━━ SOURCE DATA ━━

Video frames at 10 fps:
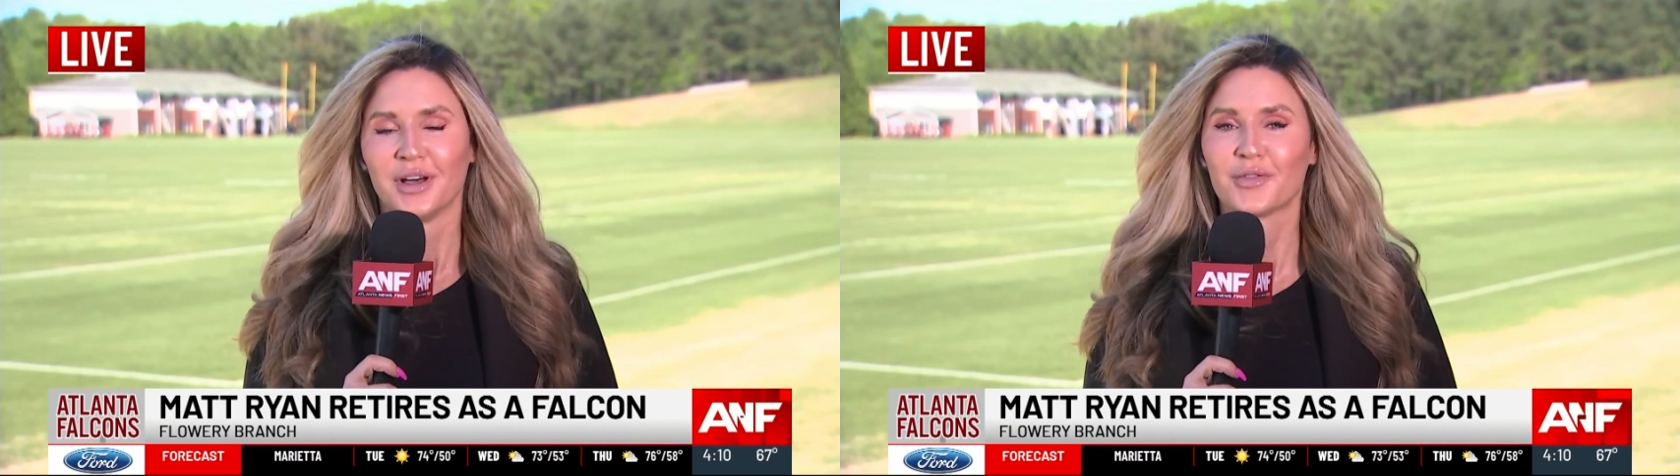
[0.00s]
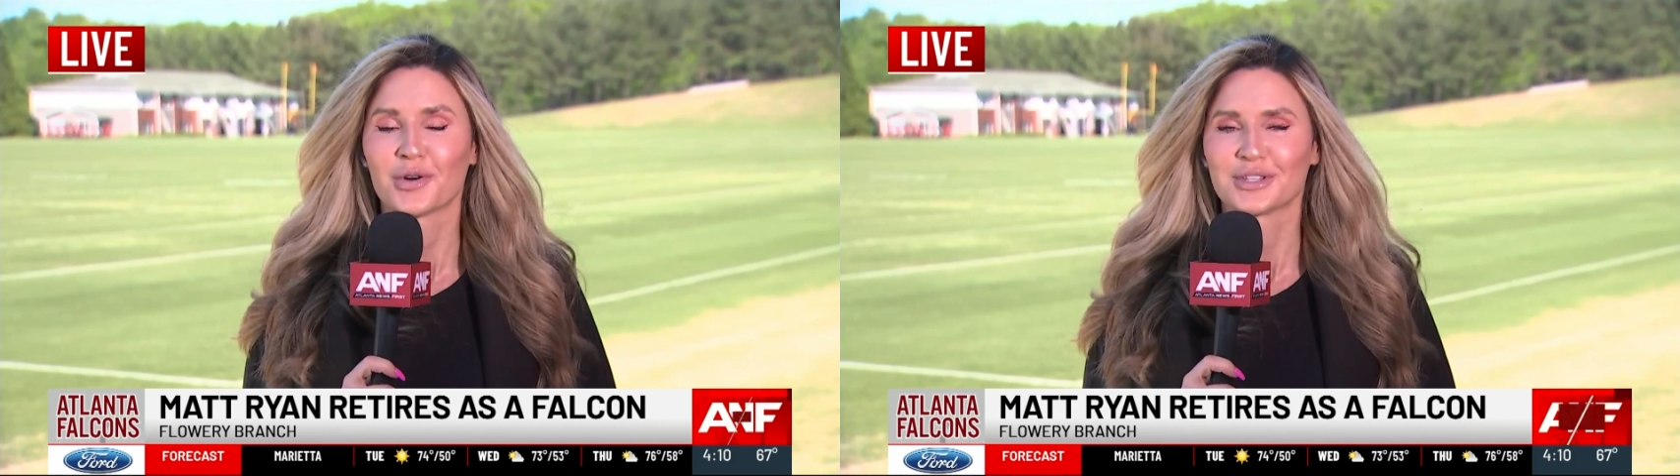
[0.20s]

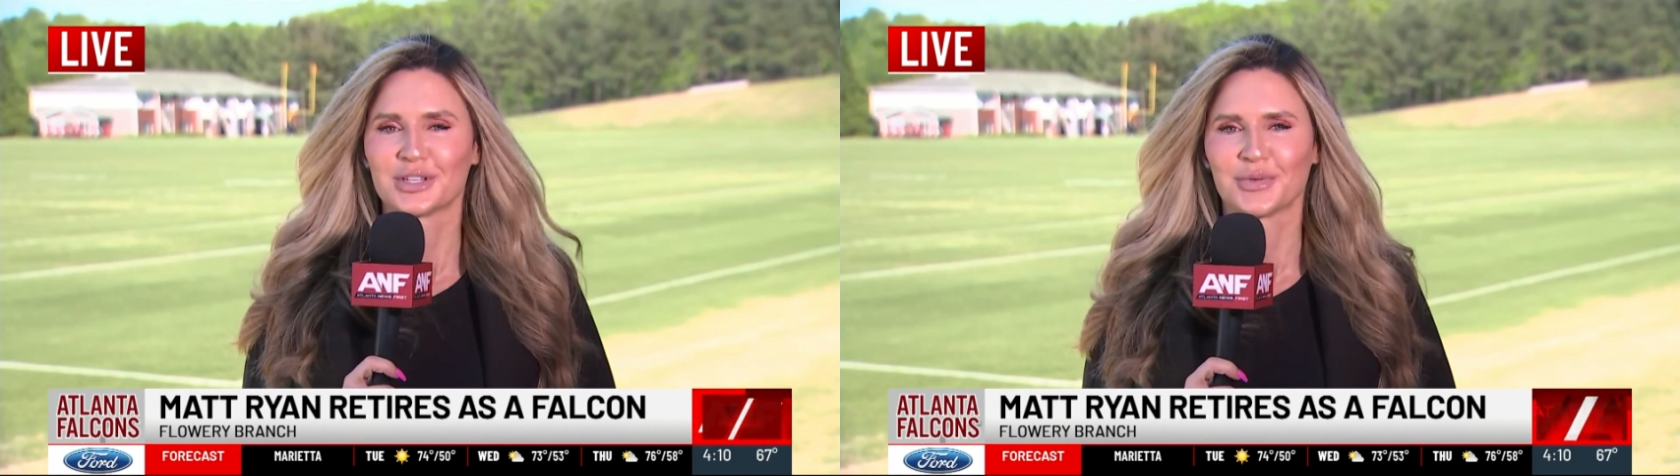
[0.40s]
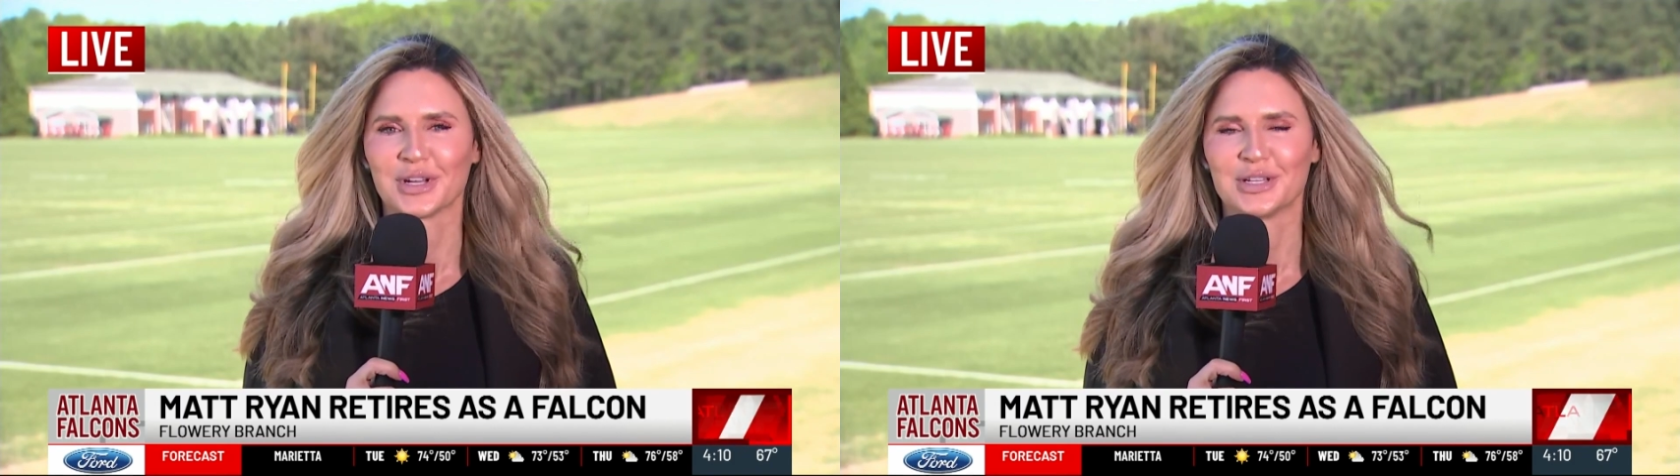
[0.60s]
Of course, the
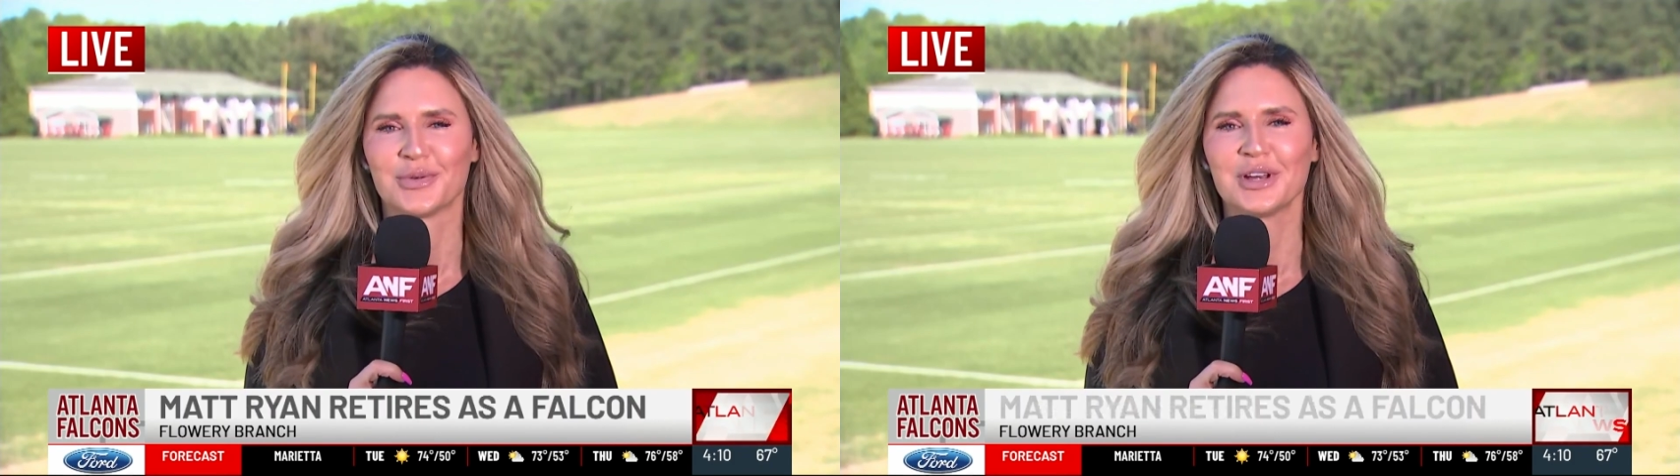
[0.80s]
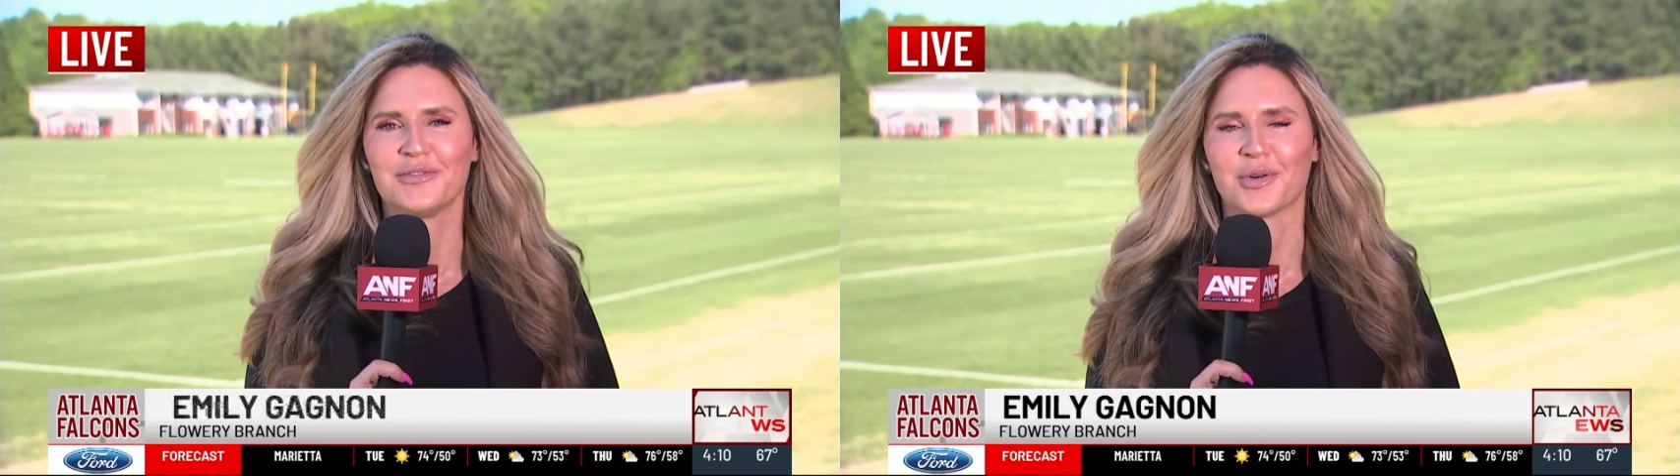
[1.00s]

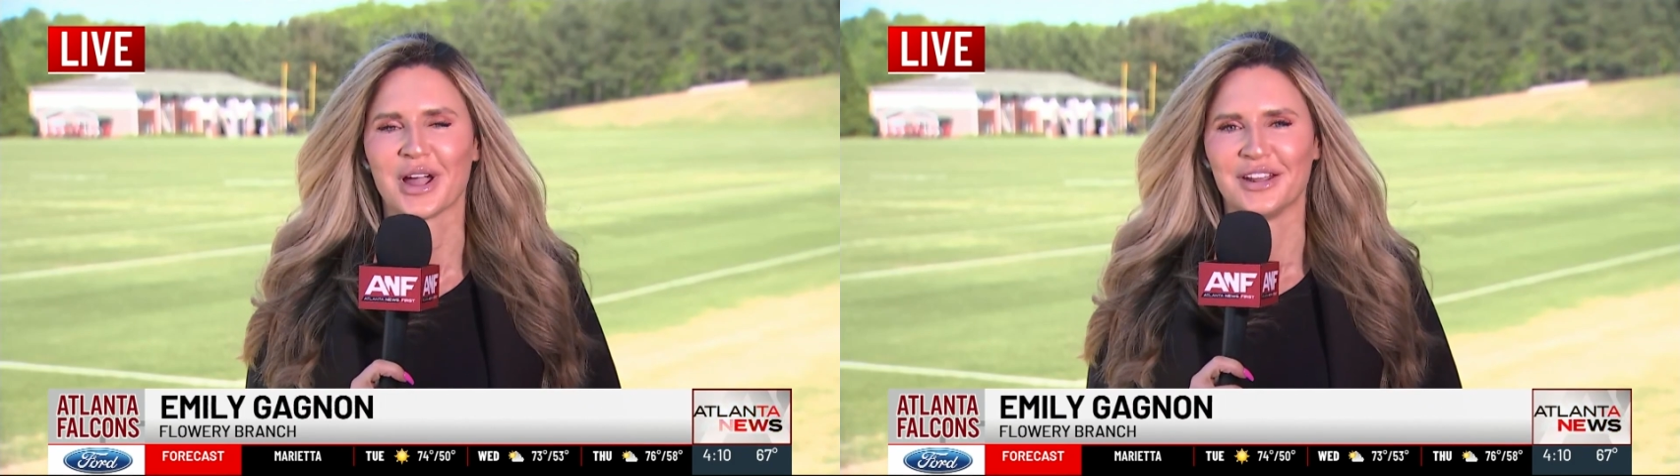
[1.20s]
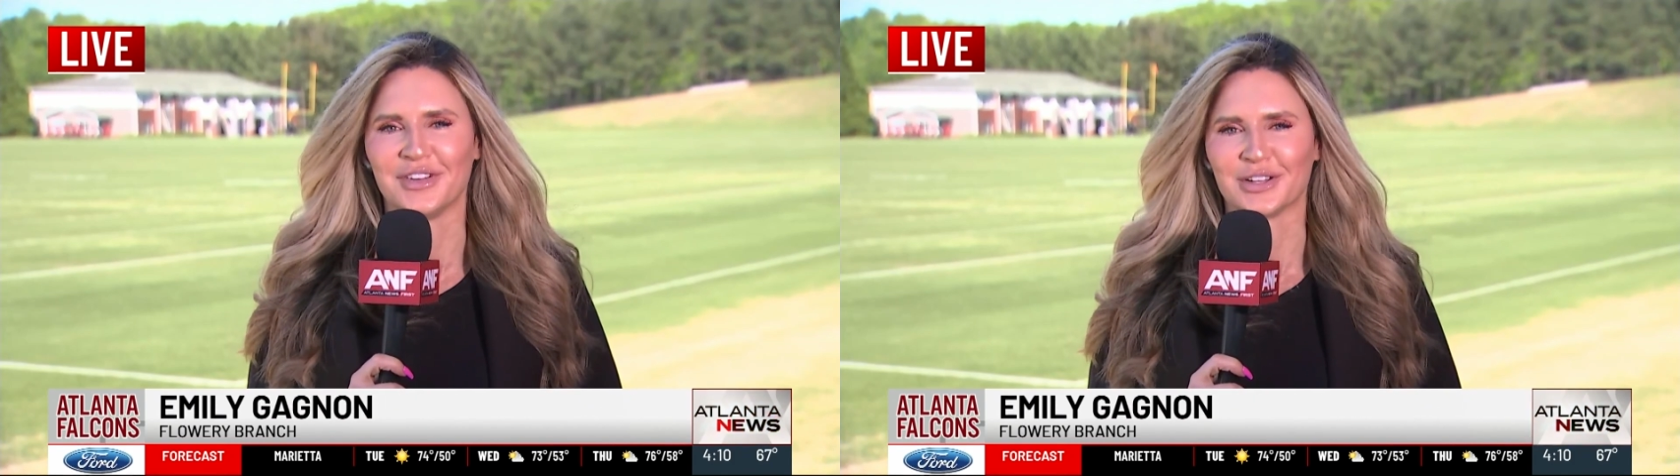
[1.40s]
2024
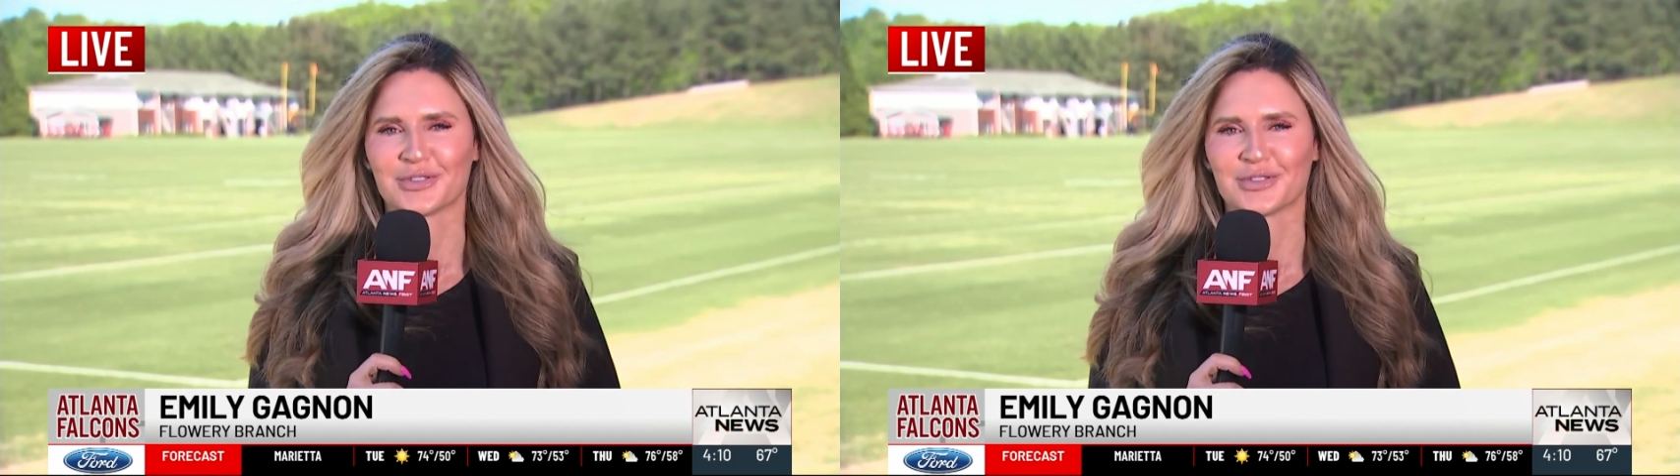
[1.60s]
NFL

━━━

WHAT YOU WILL DO: Although the records hold pictures, return only what remains, word for word.

YOUR RESPONSE:
Video frames at 10 fps:
[0.00s]
[0.20s]

[0.40s]
[0.60s]
Of course, the
[0.80s]
[1.00s]

[1.20s]
[1.40s]
2024
[1.60s]
NFL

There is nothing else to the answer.